Consider a simple recursive method:

def simple(n)
  sleep(1)
  return if n == 0
  simple(n - 1)
end

simple(2)

Each recursive call to simple has a different parent CallTree node, so the lookup in the parent's children misses and a new node is created at each level:

graph TD
    classDef calltree fill:#E8F4FD,stroke:#2E86C1
    classDef methodinfo fill:#FADBD8,stroke:#E74C3C

    A{{"[global]"}}:::calltree --> B{{"simple"}}:::calltree
    B --> C{{"sleep"}}:::calltree
    B --> D{{"simple"}}:::calltree
    D --> E{{"sleep"}}:::calltree
    D --> F{{"simple"}}:::calltree
    F --> G{{"sleep"}}:::calltree

    B -.-> A
    C -.-> B
    D -.-> B
    E -.-> D
    F -.-> D
    G -.-> F

    B -.-> M["simple"]:::methodinfo
    D -.-> M
    F -.-> M

The CallTree is always acyclic — each recursive call creates a new node at a deeper level. However, there is a single simple MethodInfo (red rectangle at the bottom of the diagram), and each CallTree node points to it.

The Visits Counter

Both CallTree and MethodInfo have a visits field that tracks how many times that node or method is currently on the stack. This counter is incremented on method entry and decremented on method exit:

// Method entry (prof_frame_push):
call_tree->visits++;
if (call_tree->method->visits > 0)
    call_tree->method->recursive = true;
call_tree->method->visits++;

// Method exit (prof_frame_pop):
call_tree->visits--;
call_tree->method->visits--;

The MethodInfo visits counter serves two purposes:

  1. Detecting recursion — if method->visits > 0 when a method is entered, the method is currently an ancestor of itself in the call stack and is marked recursive.

  2. Correct total_time accounting — total time is only added to the Measurement when a node's visits drops back to 1, meaning it is the outermost invocation:

// Only accumulate total_time at the outermost visit
if (call_tree->visits == 1)
    call_tree->measurement->total_time += total_time;

if (call_tree->method->visits == 1)
    call_tree->method->measurement->total_time += total_time;

Without this guard, total time would be double-counted. Consider simple(2) with 1-second sleeps. The outermost call takes ~3 seconds total, the middle call ~2 seconds, and the innermost ~1 second. Naively summing all three would give 6 seconds, but the actual elapsed time is only 3 seconds. By only recording total_time at the outermost visit, the MethodInfo correctly reports 3 seconds.

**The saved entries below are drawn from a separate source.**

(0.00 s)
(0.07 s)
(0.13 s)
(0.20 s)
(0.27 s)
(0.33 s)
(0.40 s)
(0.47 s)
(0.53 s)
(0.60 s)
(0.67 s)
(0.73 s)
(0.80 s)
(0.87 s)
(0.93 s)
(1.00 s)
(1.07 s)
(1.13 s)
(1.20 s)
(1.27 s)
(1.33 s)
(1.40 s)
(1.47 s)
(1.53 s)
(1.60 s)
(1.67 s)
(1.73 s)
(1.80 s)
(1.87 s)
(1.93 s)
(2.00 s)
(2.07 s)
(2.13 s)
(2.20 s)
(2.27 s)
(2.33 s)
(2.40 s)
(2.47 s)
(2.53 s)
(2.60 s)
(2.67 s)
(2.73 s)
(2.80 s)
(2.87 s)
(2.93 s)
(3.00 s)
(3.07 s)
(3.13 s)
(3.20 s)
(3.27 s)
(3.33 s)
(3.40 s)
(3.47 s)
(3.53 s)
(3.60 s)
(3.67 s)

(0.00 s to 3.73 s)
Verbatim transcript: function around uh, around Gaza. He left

Recursion at the MethodInfo Level

At the MethodInfo level, recursive methods create cycles. A recursive simple method has itself as both a caller and a callee:

graph TD
    classDef methodinfo fill:#FADBD8,stroke:#E74C3C
    A["global"]:::methodinfo -->|"calls"| B["simple"]:::methodinfo
    B -->|"calls"| C["sleep"]:::methodinfo
    B -->|"calls"| B

This is why MethodInfo has a recursive? flag — printers that operate on MethodInfo (such as the graph printer) need to be aware of these cycles. However, the underlying CallTree structure is always a tree with no structural cycles.